La bonne nouvelle, c’était que je n’allais pas devoir retourner aux 7 Péchés Capitaux. La mauvaise nouvelle… Eh bien, je ne savais pas encore en quoi consistait la mauvaise nouvelle. Tout ce que je savais, c’est qu’il y en aurait de sérieuses bientôt.

— Comment c’est arrivé ? demandai-je.

Les démons ne sont pas sujets aux vapeurs.

— Il a un peu trop bu.

— Oh, fis-je de nouveau.

Quelle interlocutrice intelligente je faisais ! Les démons sont autant capables que les humains d’être saouls, bien qu’habituellement ils métabolisent l’alcool plus rapidement. Leur état d’ivresse dure alors moins longtemps. Cela me semblait pourtant très imprudent de la part de Tommy, surtout s’il avait eu des soupçons concernant l’enquête que menait Adam.

— Je l’ai un peu aidé, expliqua Adam. Nous sommes sur le chemin de la maison. J’ai pensé que tu souhaiterais nous y retrouver.

Non, je voulais dire au chauffeur de faire demi-tour et de me ramener chez moi. Mais ce serait irresponsable de ma part. Je m’intimai sévèrement de ne pas penser à ce qui arriverait à Tommy quand les gouttes que lui avait fait ingurgiter Adam ne feraient plus effet. Ça n’allait pas être beau.
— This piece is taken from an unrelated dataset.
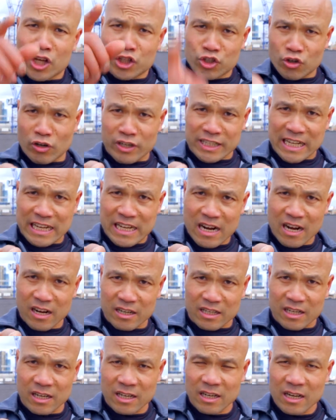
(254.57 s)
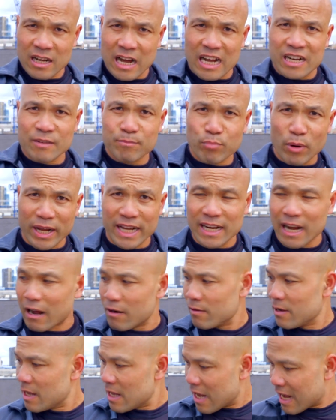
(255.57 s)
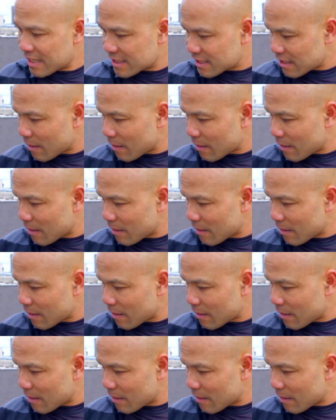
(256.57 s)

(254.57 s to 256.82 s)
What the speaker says: you're gonna get hurt and break it out. And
— Je suppose que je n’ai pas le choix, dis-je.

Je n’avais pas voulu m’exprimer à voix haute.

— En effet. Nous pourrions avoir besoin de Lugh.

Je fermai les yeux pendant une seconde, me demandant pour quelle raison Adam pensait que nous aurions besoin de Lugh. Pour exorciser le démon de Tommy ? Il était fort possible que le démon qui avait pris Tommy soit trop puissant pour que ni Adam ni moi ne puissions l’exorciser. Mais ce n’était pas ce à quoi Adam pensait. Nous aurions besoin du Nom véritable de Saul si nous voulions l’appeler et les seules personnes à le connaître étaient sa famille proche… et son roi.

— J’arrive bientôt, lui répondis-je.

Je raccrochai brutalement parce que je ne voulais pas qu’Adam perçoive quoi que ce soit de suspect dans ma voix. Puis je donnai l’adresse de Raphael au chauffeur et je rassemblai tout mon courage pour un coup de fil très éprouvant.